=== ENTRIES PROVIDED ===
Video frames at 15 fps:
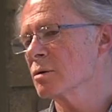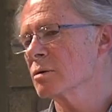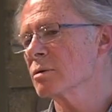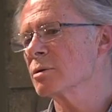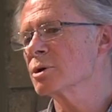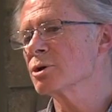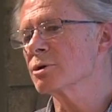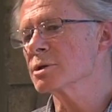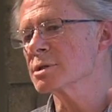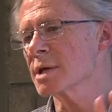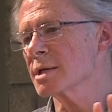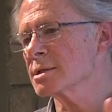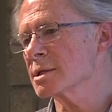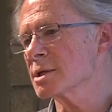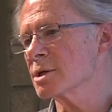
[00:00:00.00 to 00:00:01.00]
when you're
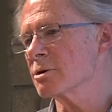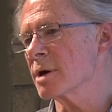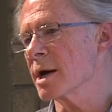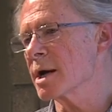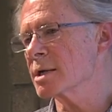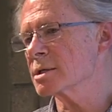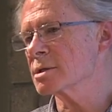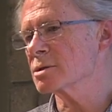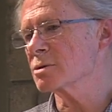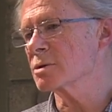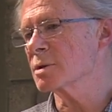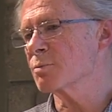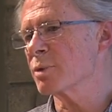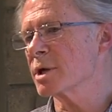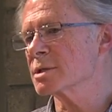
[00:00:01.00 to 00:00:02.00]
assessing your anxious or
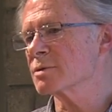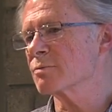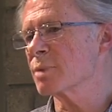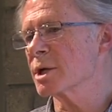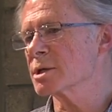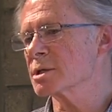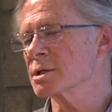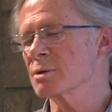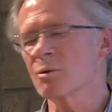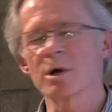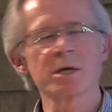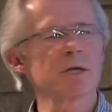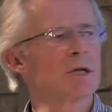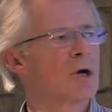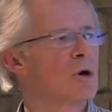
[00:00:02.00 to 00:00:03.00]
depressive patient, you
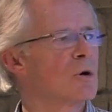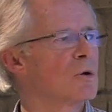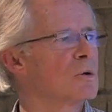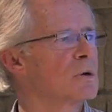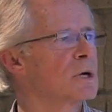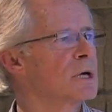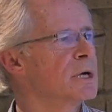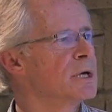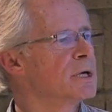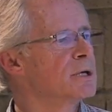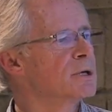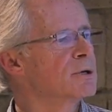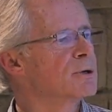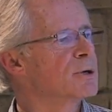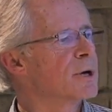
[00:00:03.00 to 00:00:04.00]
want to know
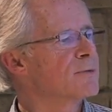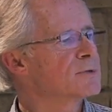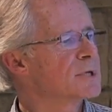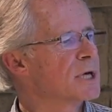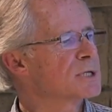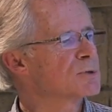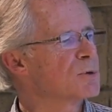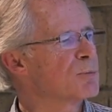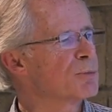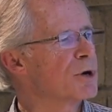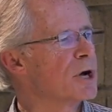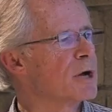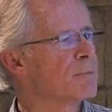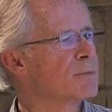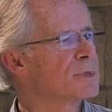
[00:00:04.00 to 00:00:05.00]
do you have sexual
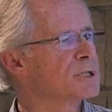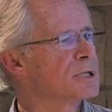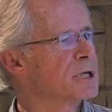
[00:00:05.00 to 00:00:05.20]
problems?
===
▶ WORK TO COMPLETE:
Emit an exact copy of the lines from the line bearing "[00:00:02.00 to 00:00:03.00]" through the last line above, inclusive, and leave the images out.

▶ OUTPUT FOR THIS EXERCISE:
[00:00:02.00 to 00:00:03.00]
depressive patient, you
[00:00:03.00 to 00:00:04.00]
want to know
[00:00:04.00 to 00:00:05.00]
do you have sexual
[00:00:05.00 to 00:00:05.20]
problems?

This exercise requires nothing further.